---------- Material for this task
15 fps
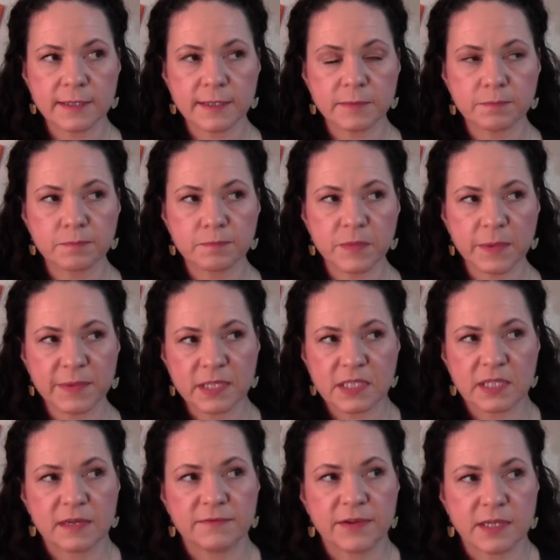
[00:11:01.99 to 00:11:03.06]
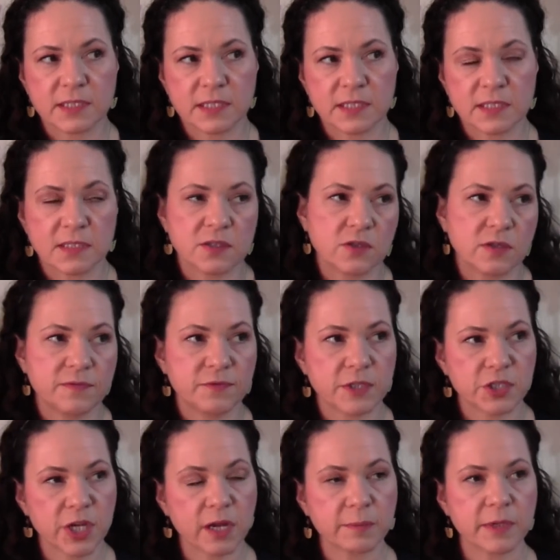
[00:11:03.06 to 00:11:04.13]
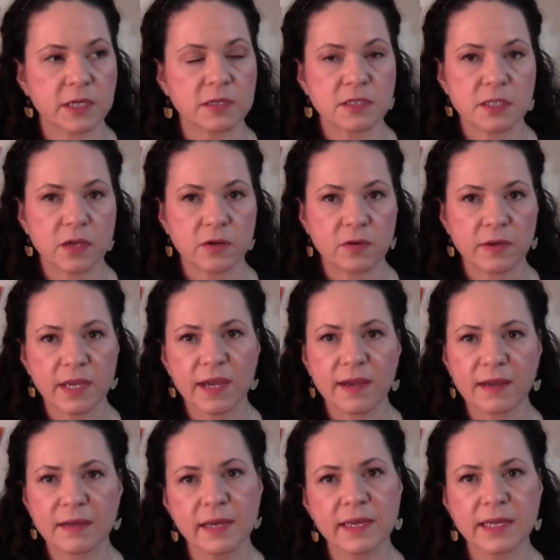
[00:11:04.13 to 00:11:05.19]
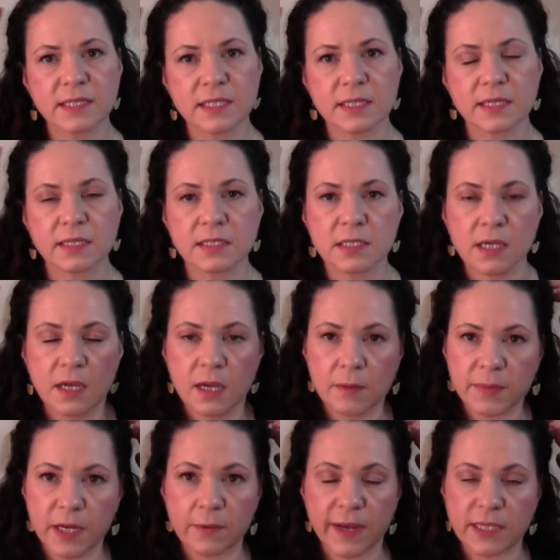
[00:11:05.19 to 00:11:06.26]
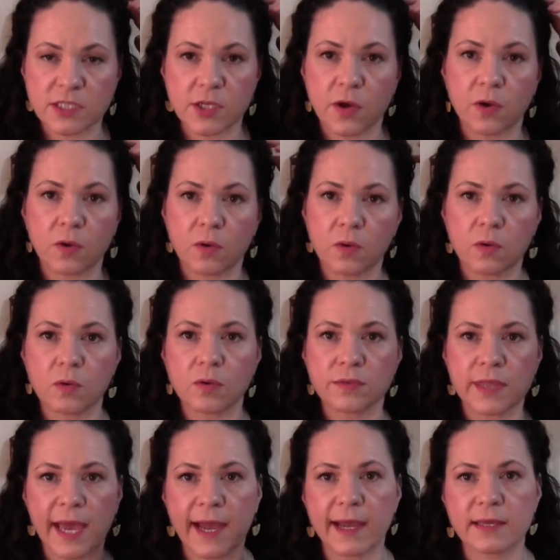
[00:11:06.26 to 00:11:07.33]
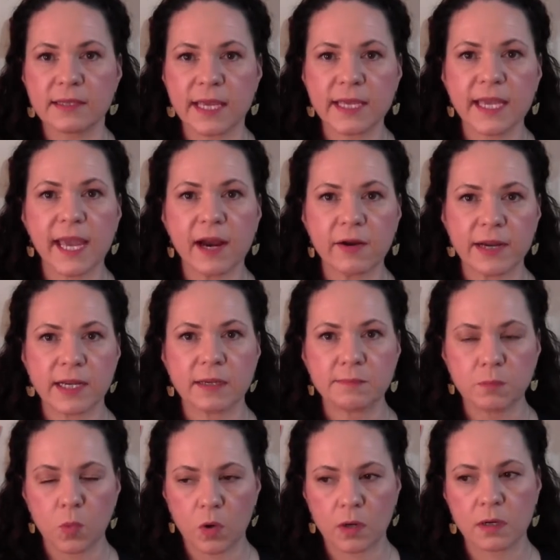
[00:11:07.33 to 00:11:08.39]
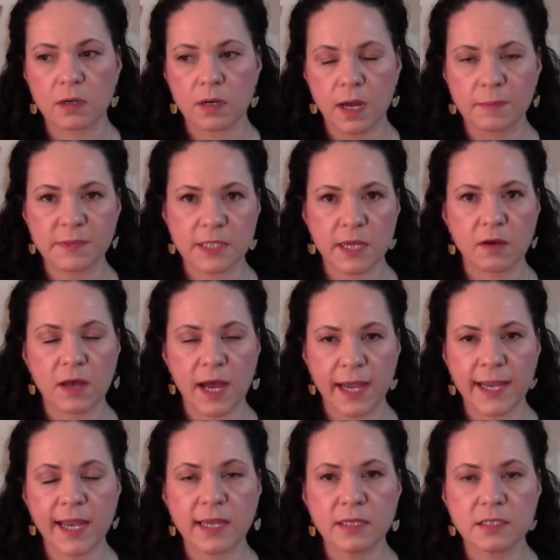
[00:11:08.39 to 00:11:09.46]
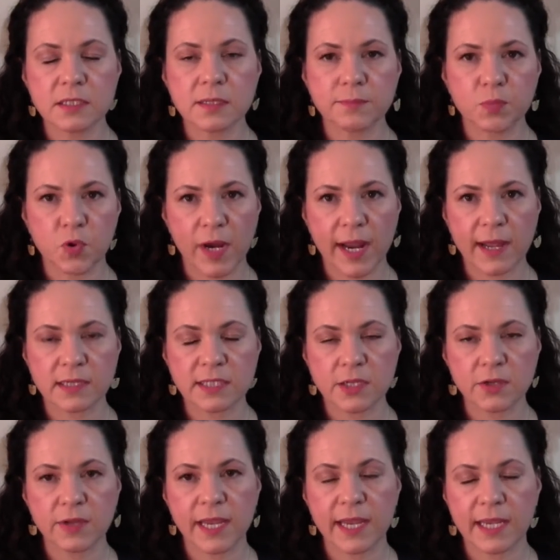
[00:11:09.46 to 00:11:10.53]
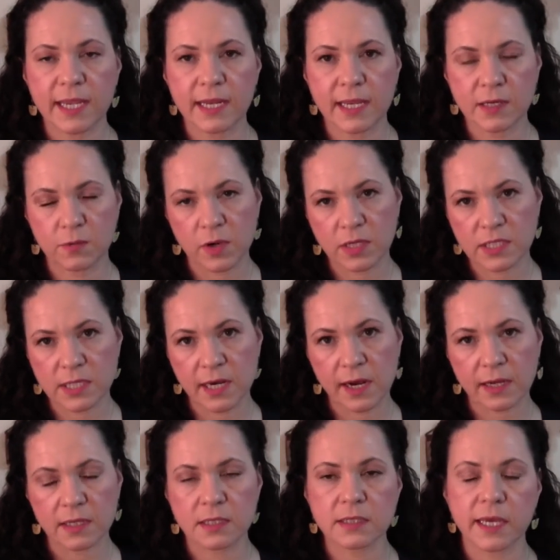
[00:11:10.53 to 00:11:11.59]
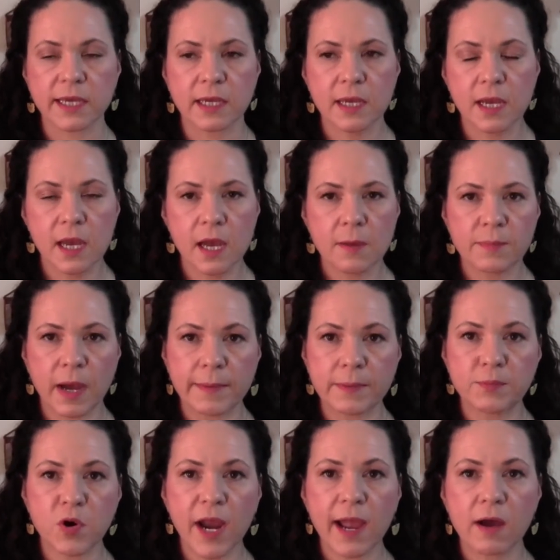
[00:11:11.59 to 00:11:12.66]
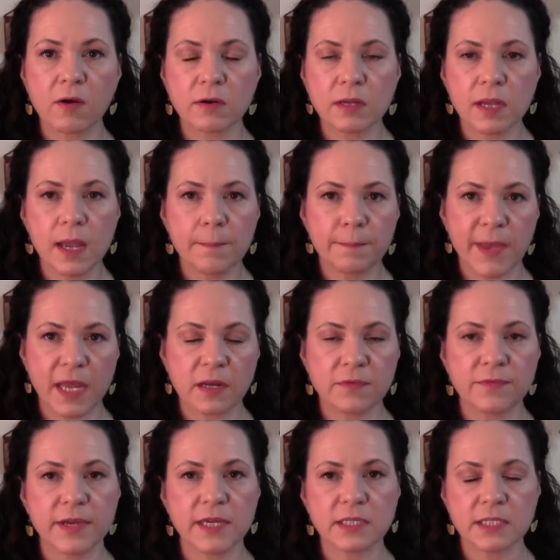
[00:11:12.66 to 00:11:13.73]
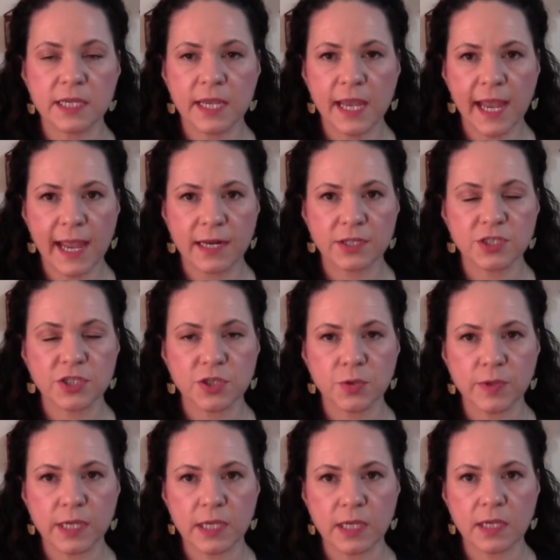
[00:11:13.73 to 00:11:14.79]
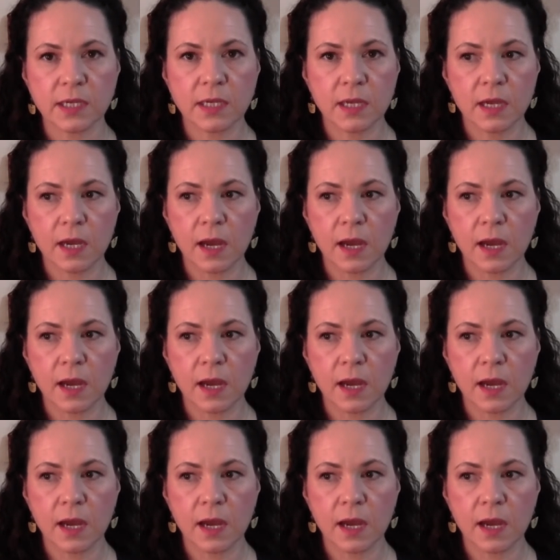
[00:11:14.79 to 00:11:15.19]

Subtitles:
I mean, DFS is duty-free shopping, so yeah, I guess it is. But anyway, so that they carry more upscale, high-end brands that you can't get anywhere else in the island, like Bobbi Brown, Benefit, Anna Sui,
--------------------
Task statement:
Everything from the line containing "[00:11:13.73 to 00:11:14.79]" through the last line of the records above is to be reproduced exactly, except the pictures.

Result of this exercise:
[00:11:13.73 to 00:11:14.79]
[00:11:14.79 to 00:11:15.19]

Subtitles:
I mean, DFS is duty-free shopping, so yeah, I guess it is. But anyway, so that they carry more upscale, high-end brands that you can't get anywhere else in the island, like Bobbi Brown, Benefit, Anna Sui,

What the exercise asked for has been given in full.